Liquiditätshilfen der Finanzverwaltung

Die Finanzverwaltung NRW kommt von der Krise betroffenen Unternehmen auf Antrag entgegen mit
  • zinslosen Steuerstundungen (Einkommen-, Körperschaft- und Umsatzsteuer)
  • der Herabsetzung von Vorauszahlungen (Einkommen-, Körperschaft- und Gewerbesteuern)
  • Herabsetzung der Sondervorauszahlungen für Dauerfristverlängerungen auf null (Umsatzsteuer)
  • Erlass von Säumniszuschlägen
  • Verzicht auf Vollstreckungsmaßnahmen
  • Auszahlung steuerfreier Arbeitgeberzuschüsse (Lohnsteuer, 1.500-Euro-Bonus)
  • Vereinfachte Verlustrechnung
Für die entsprechenden Anträge stehen Vordruck zur Verfügung.
Eine FAQ-Liste gibt einen Überblick über die näheren Einzelheiten. Die Ausführungen gelten als allgemeine Hinweise. Die Entscheidung im Einzelfall obliegt daher nach wie vor den Finanzbehörden vor Ort.

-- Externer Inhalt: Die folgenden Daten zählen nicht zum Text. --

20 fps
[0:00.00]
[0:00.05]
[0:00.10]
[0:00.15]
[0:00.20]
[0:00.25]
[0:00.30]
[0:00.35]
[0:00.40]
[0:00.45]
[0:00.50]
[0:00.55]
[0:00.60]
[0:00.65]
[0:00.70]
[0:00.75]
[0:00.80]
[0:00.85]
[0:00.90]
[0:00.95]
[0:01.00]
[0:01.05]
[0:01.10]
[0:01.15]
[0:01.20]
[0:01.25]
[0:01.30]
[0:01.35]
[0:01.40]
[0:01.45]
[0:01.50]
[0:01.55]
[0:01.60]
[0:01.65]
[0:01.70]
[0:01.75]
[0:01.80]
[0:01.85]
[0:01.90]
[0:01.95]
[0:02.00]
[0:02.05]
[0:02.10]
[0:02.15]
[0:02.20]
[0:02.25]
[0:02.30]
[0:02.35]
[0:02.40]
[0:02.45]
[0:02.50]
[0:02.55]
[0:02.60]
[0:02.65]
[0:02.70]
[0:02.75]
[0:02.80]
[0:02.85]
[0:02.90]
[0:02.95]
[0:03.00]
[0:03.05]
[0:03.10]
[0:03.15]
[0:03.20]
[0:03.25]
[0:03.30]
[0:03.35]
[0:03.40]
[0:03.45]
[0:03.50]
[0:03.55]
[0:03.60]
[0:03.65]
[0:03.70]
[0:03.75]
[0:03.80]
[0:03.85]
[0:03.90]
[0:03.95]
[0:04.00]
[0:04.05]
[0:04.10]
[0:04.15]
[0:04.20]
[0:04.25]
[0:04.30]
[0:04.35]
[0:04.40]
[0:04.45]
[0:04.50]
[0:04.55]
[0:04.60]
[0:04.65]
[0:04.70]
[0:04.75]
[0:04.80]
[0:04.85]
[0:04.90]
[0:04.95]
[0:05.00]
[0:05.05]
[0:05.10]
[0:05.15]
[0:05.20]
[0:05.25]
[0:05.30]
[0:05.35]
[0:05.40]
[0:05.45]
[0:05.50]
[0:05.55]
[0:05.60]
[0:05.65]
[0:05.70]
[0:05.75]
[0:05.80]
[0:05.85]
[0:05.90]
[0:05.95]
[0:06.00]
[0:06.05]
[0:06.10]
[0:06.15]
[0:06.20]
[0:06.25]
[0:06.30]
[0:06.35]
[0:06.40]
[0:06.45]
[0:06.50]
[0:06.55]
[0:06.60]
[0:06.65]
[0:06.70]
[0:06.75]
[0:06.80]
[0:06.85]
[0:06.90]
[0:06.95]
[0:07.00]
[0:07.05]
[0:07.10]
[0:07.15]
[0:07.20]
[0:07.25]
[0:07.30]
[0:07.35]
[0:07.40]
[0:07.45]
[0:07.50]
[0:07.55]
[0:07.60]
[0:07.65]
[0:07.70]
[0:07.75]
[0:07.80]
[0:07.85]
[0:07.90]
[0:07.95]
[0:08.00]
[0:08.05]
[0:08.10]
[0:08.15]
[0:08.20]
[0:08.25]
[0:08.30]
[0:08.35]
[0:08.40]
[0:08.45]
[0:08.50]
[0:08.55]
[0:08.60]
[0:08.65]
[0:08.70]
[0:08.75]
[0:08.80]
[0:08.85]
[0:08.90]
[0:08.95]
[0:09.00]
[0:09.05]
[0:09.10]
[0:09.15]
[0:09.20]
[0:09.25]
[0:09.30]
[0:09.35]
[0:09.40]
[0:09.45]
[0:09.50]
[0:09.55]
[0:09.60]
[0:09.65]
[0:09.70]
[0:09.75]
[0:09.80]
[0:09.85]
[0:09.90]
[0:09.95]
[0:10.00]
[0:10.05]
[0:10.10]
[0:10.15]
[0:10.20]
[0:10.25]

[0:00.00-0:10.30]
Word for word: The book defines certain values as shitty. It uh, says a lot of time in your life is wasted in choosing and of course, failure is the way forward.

Fristen für steuerliche Liquiditätshilfen werden verlängert

Das Bundesministerium der Finanzen hat mit Schreiben vom 7. Dezember 2021 ein weiteres Mal die Frist für Anträge auf vereinfachte Steuerstundungen für Unternehmen, die von den pandemiebedingten Einschränkungen betroffen sind, bis Ende Januar 2022 verlängert. Diese Stundungen können dann bis Ende März 2022 erfolgen.
Wie auch schon bisher können nachweislich unmittelbar und nicht unerheblich negativ wirtschaftlich Betroffene bis zum 31. Januar 2022 unter Darlegung ihrer Verhältnisse Anträge auf Stundung der bis zum 31. Januar 2022 fälligen Steuern stellen. Die Stundungen werden längstens bis zum 31. März 2022 gewährt.
Gleiches gilt auch für bereits laufende Vollstreckungsmaßnahmen der Finanzämter.
Bis zum 30. Juni 2022 können die betroffenen Unternehmen unter Darlegung ihrer Verhältnisse Anträge auf Anpassung der Vorauszahlungen auf die Einkommen- bzw. Körperschaftsteuer der Jahre 2021 und 2022 stellen. Bei der Nachprüfung der Voraussetzungen sollen keine strengen Anforderungen gestellt werden.